WHAT THE EXERCISE ASKS
In the listing below, print exactly the lines from the first through the one that contains "[00:00:09.00 to 00:00:10.00]".

THE DATA
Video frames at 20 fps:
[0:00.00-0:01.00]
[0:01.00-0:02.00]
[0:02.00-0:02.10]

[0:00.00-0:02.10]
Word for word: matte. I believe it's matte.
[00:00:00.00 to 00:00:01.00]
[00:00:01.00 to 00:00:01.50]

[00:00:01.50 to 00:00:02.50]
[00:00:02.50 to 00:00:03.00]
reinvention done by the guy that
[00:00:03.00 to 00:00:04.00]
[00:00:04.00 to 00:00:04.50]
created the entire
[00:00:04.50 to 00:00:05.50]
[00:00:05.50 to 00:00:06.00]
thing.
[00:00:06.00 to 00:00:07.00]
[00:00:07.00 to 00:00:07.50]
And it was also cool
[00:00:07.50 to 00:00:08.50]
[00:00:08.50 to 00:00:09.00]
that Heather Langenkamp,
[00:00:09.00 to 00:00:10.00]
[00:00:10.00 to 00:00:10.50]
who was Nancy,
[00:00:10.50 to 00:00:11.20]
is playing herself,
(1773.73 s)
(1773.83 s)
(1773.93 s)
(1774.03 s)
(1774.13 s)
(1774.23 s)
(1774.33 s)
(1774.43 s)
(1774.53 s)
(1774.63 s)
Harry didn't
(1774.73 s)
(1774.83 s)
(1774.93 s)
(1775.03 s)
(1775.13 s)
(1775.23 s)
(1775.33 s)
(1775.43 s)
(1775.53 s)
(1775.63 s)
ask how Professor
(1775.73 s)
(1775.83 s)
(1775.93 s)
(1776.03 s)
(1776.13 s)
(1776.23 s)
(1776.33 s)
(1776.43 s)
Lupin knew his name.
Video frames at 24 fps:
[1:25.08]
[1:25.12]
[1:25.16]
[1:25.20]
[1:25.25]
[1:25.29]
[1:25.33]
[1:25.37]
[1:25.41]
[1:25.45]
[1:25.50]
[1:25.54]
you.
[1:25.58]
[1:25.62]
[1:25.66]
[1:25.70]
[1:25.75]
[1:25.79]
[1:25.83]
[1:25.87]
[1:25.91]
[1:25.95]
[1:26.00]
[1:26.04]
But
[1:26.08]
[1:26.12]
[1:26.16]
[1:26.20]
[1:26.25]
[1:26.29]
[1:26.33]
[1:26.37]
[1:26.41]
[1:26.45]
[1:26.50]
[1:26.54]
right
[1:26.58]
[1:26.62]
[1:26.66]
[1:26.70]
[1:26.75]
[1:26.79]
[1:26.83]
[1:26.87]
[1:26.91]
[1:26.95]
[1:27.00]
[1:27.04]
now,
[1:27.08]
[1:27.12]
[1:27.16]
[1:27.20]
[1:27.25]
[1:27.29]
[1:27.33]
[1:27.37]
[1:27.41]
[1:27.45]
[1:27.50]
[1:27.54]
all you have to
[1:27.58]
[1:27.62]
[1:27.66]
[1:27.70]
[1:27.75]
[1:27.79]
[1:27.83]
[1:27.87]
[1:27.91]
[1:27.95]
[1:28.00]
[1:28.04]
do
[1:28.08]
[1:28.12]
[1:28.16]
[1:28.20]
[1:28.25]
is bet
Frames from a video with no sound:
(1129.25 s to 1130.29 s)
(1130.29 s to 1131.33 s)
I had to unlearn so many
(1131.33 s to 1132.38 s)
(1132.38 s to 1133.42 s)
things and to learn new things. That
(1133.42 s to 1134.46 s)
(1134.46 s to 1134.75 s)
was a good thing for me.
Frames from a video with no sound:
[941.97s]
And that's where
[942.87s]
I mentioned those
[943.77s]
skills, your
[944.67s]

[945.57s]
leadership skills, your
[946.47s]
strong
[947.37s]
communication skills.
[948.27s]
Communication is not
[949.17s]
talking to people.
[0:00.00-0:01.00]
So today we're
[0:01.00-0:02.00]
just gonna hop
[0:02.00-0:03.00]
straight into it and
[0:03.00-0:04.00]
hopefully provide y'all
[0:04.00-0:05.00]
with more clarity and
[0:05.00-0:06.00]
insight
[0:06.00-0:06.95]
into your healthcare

SOLUTION TO THIS EXERCISE
Video frames at 20 fps:
[0:00.00-0:01.00]
[0:01.00-0:02.00]
[0:02.00-0:02.10]

[0:00.00-0:02.10]
Word for word: matte. I believe it's matte.
[00:00:00.00 to 00:00:01.00]
[00:00:01.00 to 00:00:01.50]

[00:00:01.50 to 00:00:02.50]
[00:00:02.50 to 00:00:03.00]
reinvention done by the guy that
[00:00:03.00 to 00:00:04.00]
[00:00:04.00 to 00:00:04.50]
created the entire
[00:00:04.50 to 00:00:05.50]
[00:00:05.50 to 00:00:06.00]
thing.
[00:00:06.00 to 00:00:07.00]
[00:00:07.00 to 00:00:07.50]
And it was also cool
[00:00:07.50 to 00:00:08.50]
[00:00:08.50 to 00:00:09.00]
that Heather Langenkamp,
[00:00:09.00 to 00:00:10.00]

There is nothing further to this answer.